国立女性教育会館が2019年に入社5年目の男女を対象に実施した意識調査によれば、管理職を目指したいが、男性は46.6%にのぼったのに対し、女性では15.2%にとどまっています。目指したくない理由は、男性は責任が重くなるからが56.8%で最多でしたが、女性で最も多かったのは、仕事と家庭の両立が困難になるからで69.3%でした。
男女とも、1年目よりも5年目の方が、リーダーには男性の方が向いているという見方を否定する傾向が強まっていますが、全ての調査に回答した女性の管理職志向を追うと、1年目の60.0%から5年目は37.6%に下がります。
期待を抱いて入社した社員が、社内の現状を知って幻滅してしまうのは、男女ともにみられる現象ですが、女性の方が顕著です。将来につながる仕事を任せてもらえるかどうかや、上司がきちんと育成しているかどうかも、管理職志向に影響する要因となっています。

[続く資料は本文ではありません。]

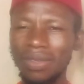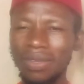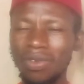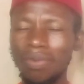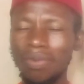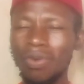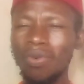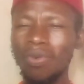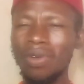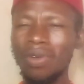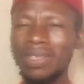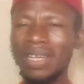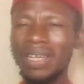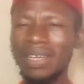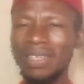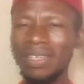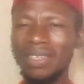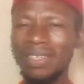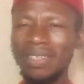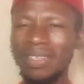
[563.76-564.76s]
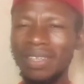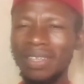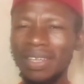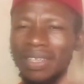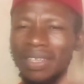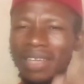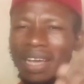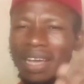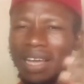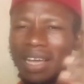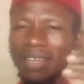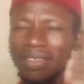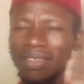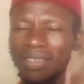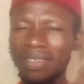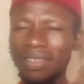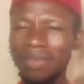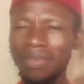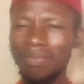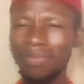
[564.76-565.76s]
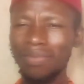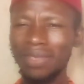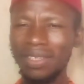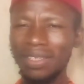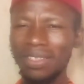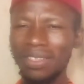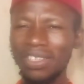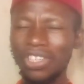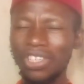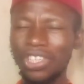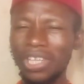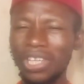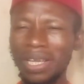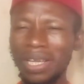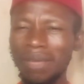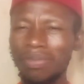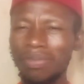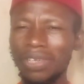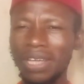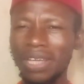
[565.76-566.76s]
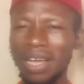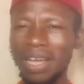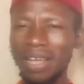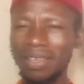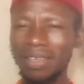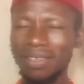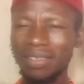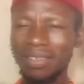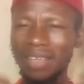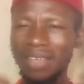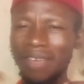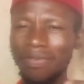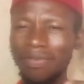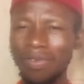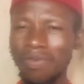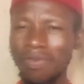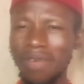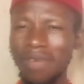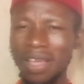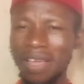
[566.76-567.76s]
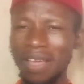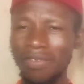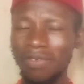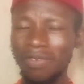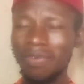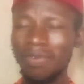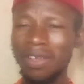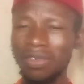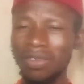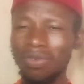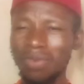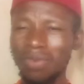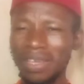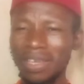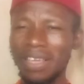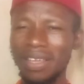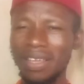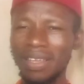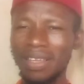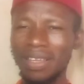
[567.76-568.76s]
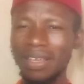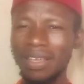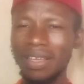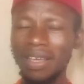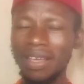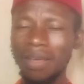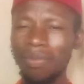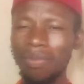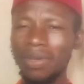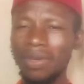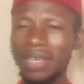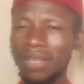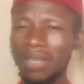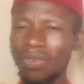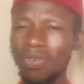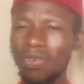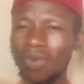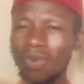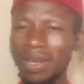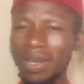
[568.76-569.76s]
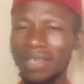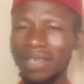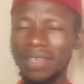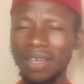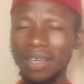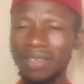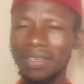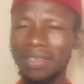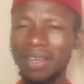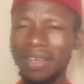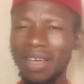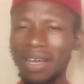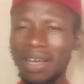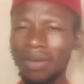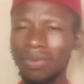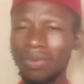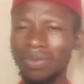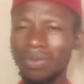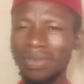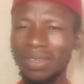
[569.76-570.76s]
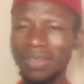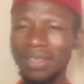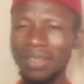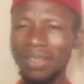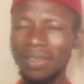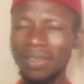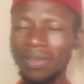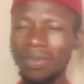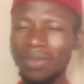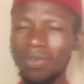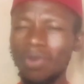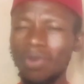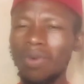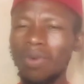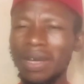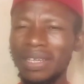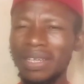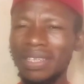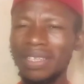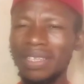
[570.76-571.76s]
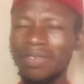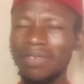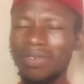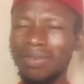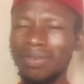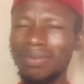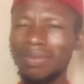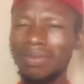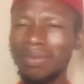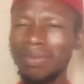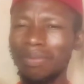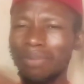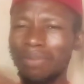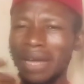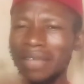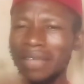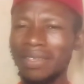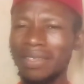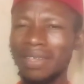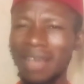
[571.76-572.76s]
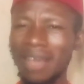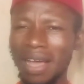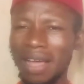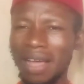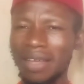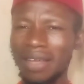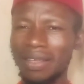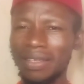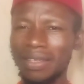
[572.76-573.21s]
You'll be wondering, this lady has the shape, she has everywhere is okay. But yet no one is asking her out. No one is even prizing her.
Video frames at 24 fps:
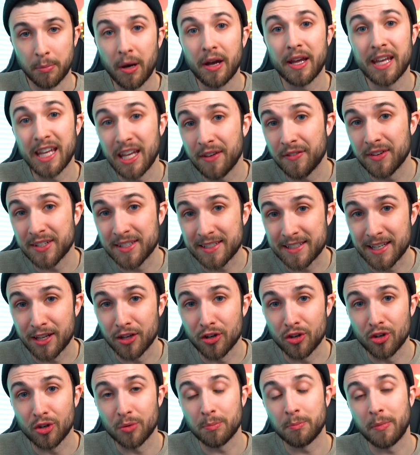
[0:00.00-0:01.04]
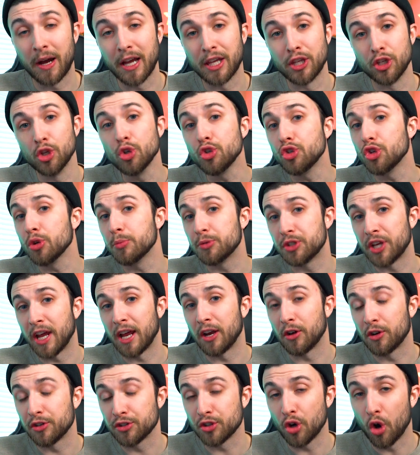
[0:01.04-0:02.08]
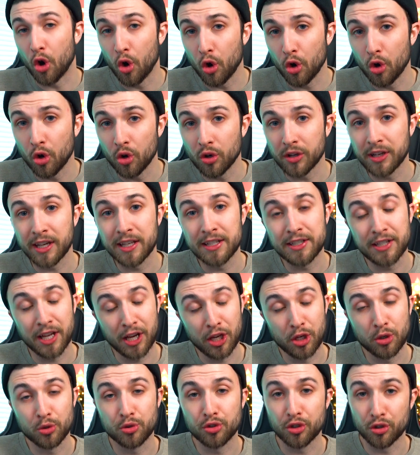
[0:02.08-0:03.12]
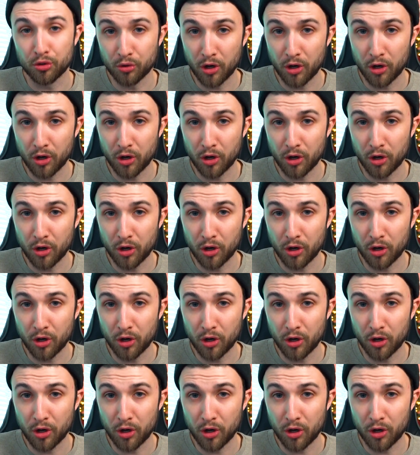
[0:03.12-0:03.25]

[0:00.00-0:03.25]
but even still, my YouTube channel as a whole continues to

これまで女性登用のための取り組みというと、家庭と仕事の両立支援に重きが置かれてきました。管理職志向に男女間格差が大きい現状を踏まえれば、職場側の要因にもっと目を向ける必要があります。少数派ゆえの孤独は、女性管理職に限ったことでもありません。男性社会の組織の中で、女性が発言することは、個人の意思と関係なく差別への加担が繰り返され、それだけで苦痛を感ずることもあります。少数派だからこそ見える問題について、気兼ねなく口にできる心理的安全を組織全体で高めていくことが大切です。